Morgan sabía hasta dónde podía provocarme. Habló con seriedad.

—Como te he dicho, Jennifer ha estado esperándote durante toda la mañana. ¿Recuerdas que tú y yo convinimos ayer que vendrías por ella a las diez?

Otra mentira…

—Lo recuerdas, ¿verdad? —continuó Morgan con ese tono de superación que yo tanto detestaba—. No te preocupes, le hemos explicado que su papá ha tenido que ocuparse de un asunto pendiente. Espero sinceramente que haya sido así.

—Tú y yo no hablamos ayer —conseguí articular, pero algo en mi voz debió revelar mi desconcierto.

—Lo siento, John.

Morgan era un hijo de puta y se regodeaba con aquella conversación.

—¡Tú y yo no hablamos ayer! —estallé—. Segundo: ¿por qué mierda no me has llamado inmediatamente? Esperar a que…

—John —dijo Tricia—. Estás en altavoz y estoy escuchándote.
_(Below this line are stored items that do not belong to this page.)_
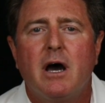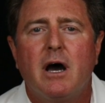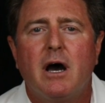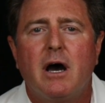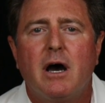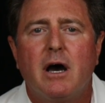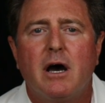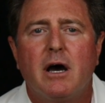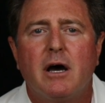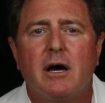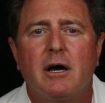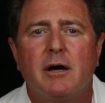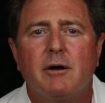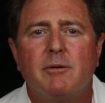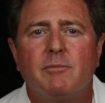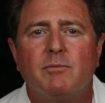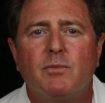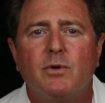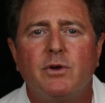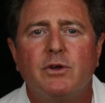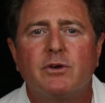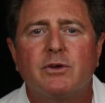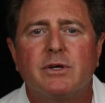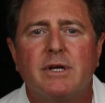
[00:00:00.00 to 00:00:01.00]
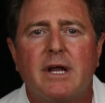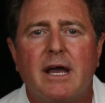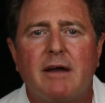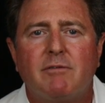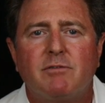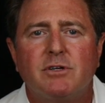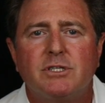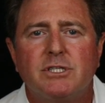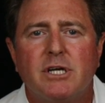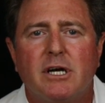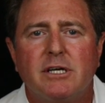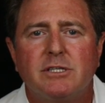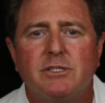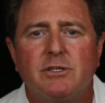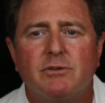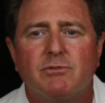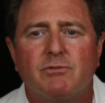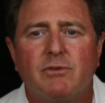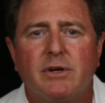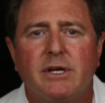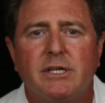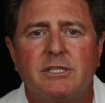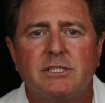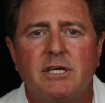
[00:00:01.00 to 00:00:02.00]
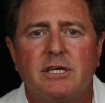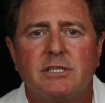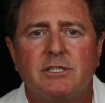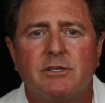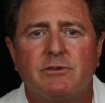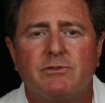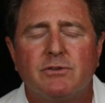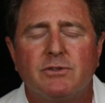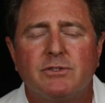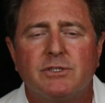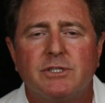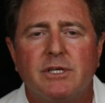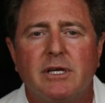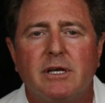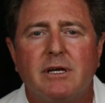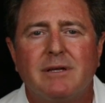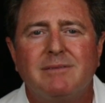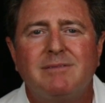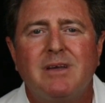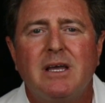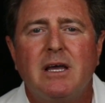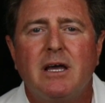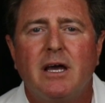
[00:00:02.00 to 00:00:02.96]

where you can advertise your franchises for sale.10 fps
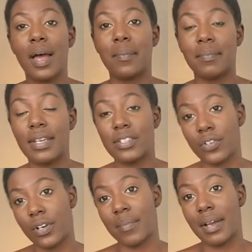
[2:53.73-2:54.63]
me
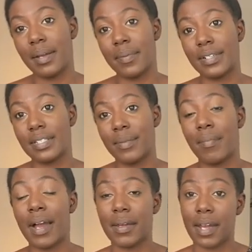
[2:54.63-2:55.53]
starting my business,
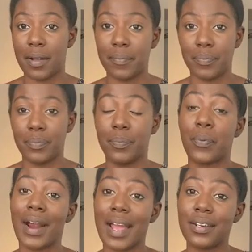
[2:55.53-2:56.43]
my
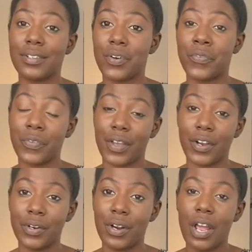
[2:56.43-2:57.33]
brand over
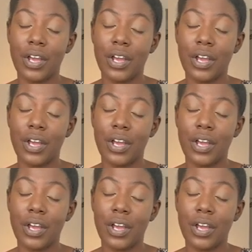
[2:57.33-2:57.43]
there.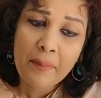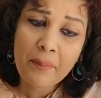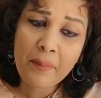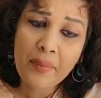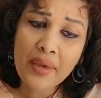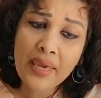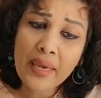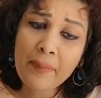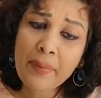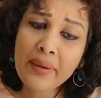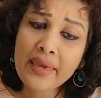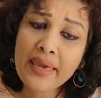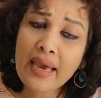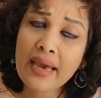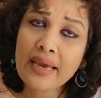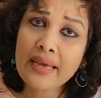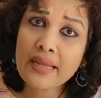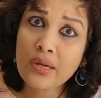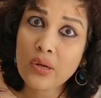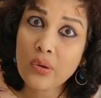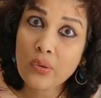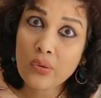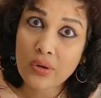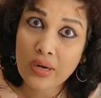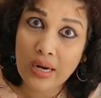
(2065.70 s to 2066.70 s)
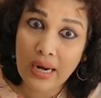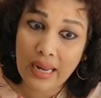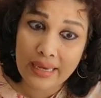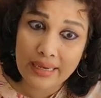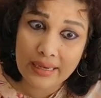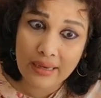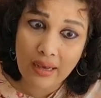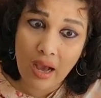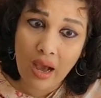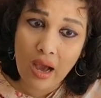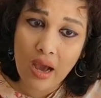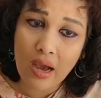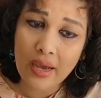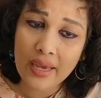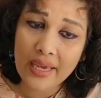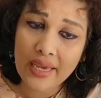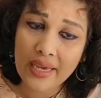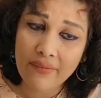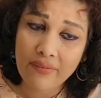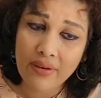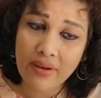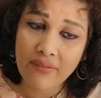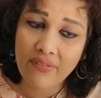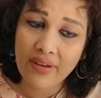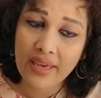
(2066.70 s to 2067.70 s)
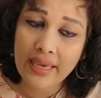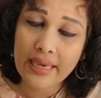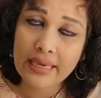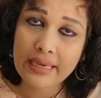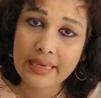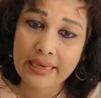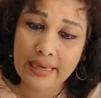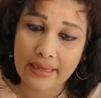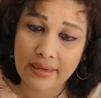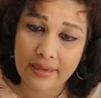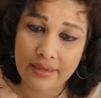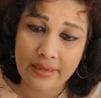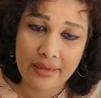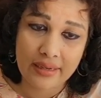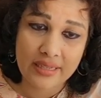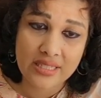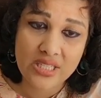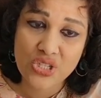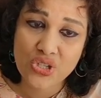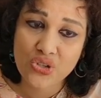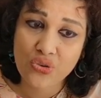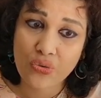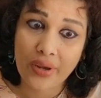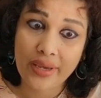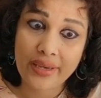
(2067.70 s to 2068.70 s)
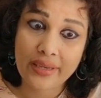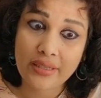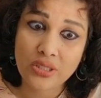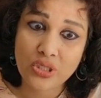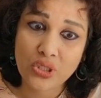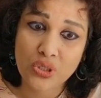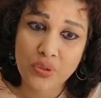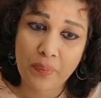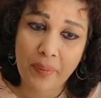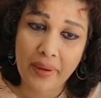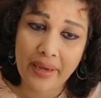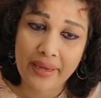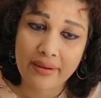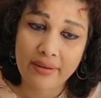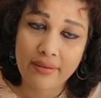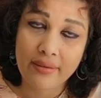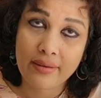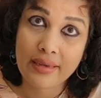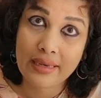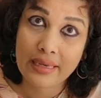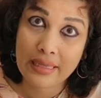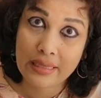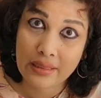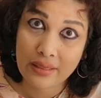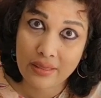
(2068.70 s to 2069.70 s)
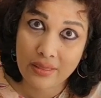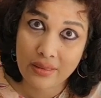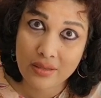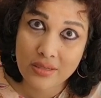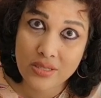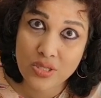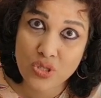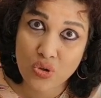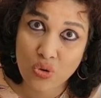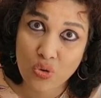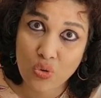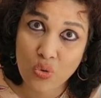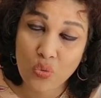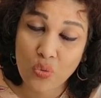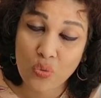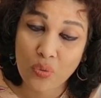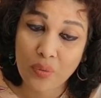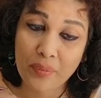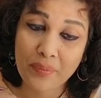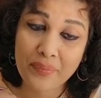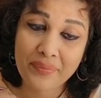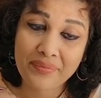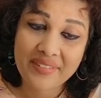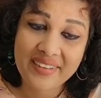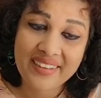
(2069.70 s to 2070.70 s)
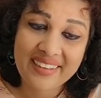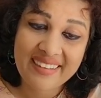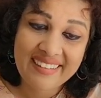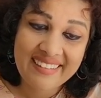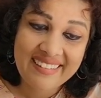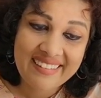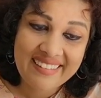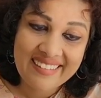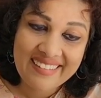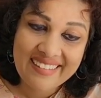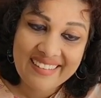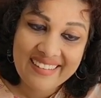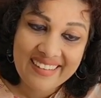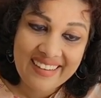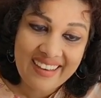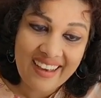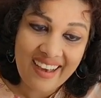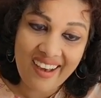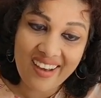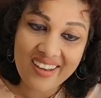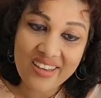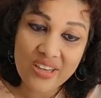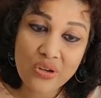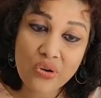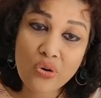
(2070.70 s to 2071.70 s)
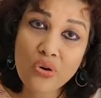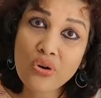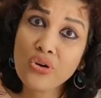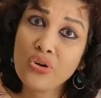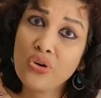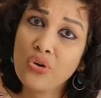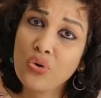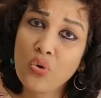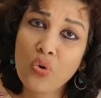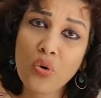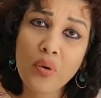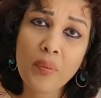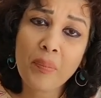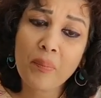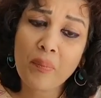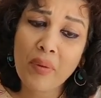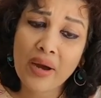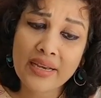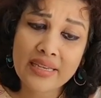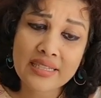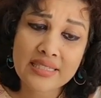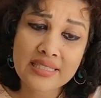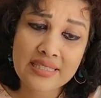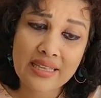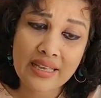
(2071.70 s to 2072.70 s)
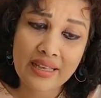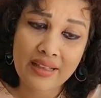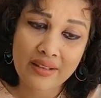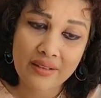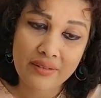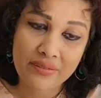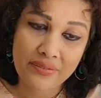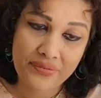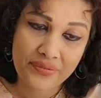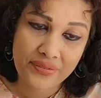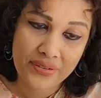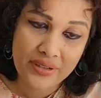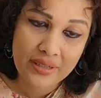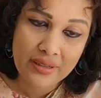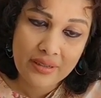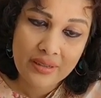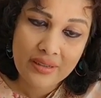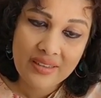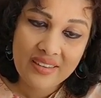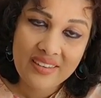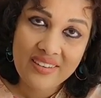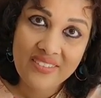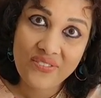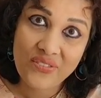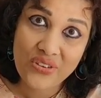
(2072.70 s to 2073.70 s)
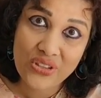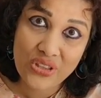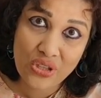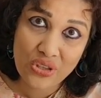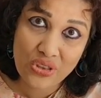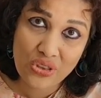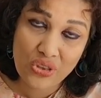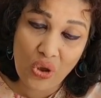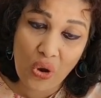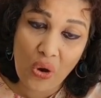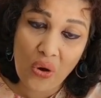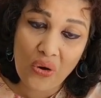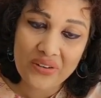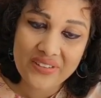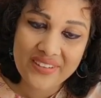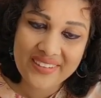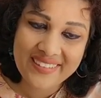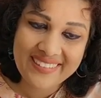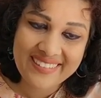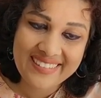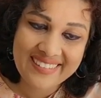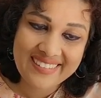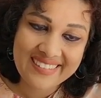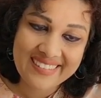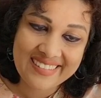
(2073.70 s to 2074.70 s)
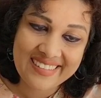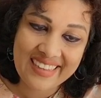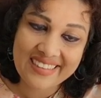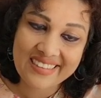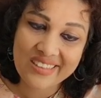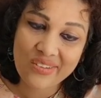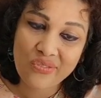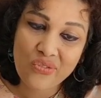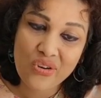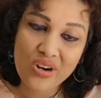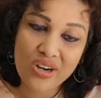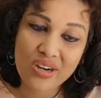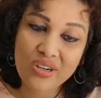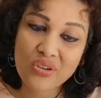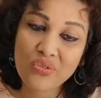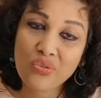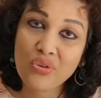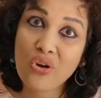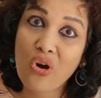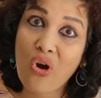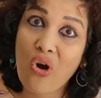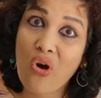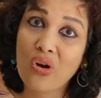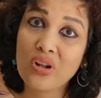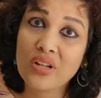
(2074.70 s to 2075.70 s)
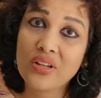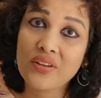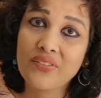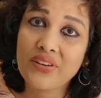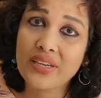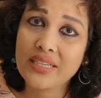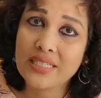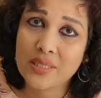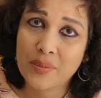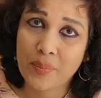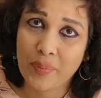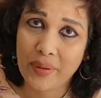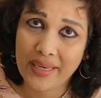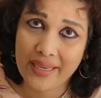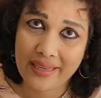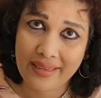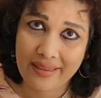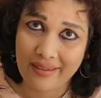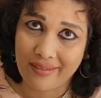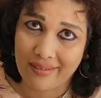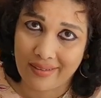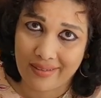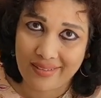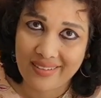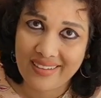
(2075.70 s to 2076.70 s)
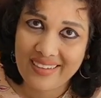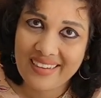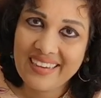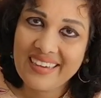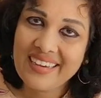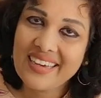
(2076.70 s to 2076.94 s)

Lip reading: Maybe I look like I have awakened in a strange bed. In this room, I could dupe myself with the thought that the world would always be here.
—Perfecto. Una nueva traición.

Nadie dijo nada durante unos segundos. Tricia había conocido a Morgan cuando todavía estaba conmigo y era algo que le había recriminado sistemáticamente en el pasado. No el hecho de que se fuera con él, sino que no tuviera la decencia de decírmelo a tiempo.

—Morgan quiso llamarte desde el principio —dijo Tricia ignorando mi comentario—. No lo hizo porque yo se lo impedí. Porque por una vez deberías ser responsable y asumir tus compromisos.

Aquello dolía. Tricia me conocía tanto que sabía dónde golpear.

—Permitiste que tu hija sufriera para probar tu punto —respondí.

—No, John, tú la has hecho sufrir. No has cambiado un ápice, sigues siendo el mismo mentiroso de siempre. Ayer le pedí a Morgan que hablara contigo en manos libres para decirte que finalmente no iríamos a Minnesota. Lo hice porque sabía que dirías algo como lo que acabas de decir, que tratarías de echarle la culpa a Morgan de todos tus males cuando no ha hecho más que ayudarte. Ambos no hemos hecho más que ayudarte, resguardando a Jennie, justificando cada una de tus faltas. Pero todo tiene un límite. Quizás es hora de que sepa el tipo de padre que tiene.

No supe qué responder. Sabía que Tricia no mentiría respecto a haber hablado conmigo el día anterior.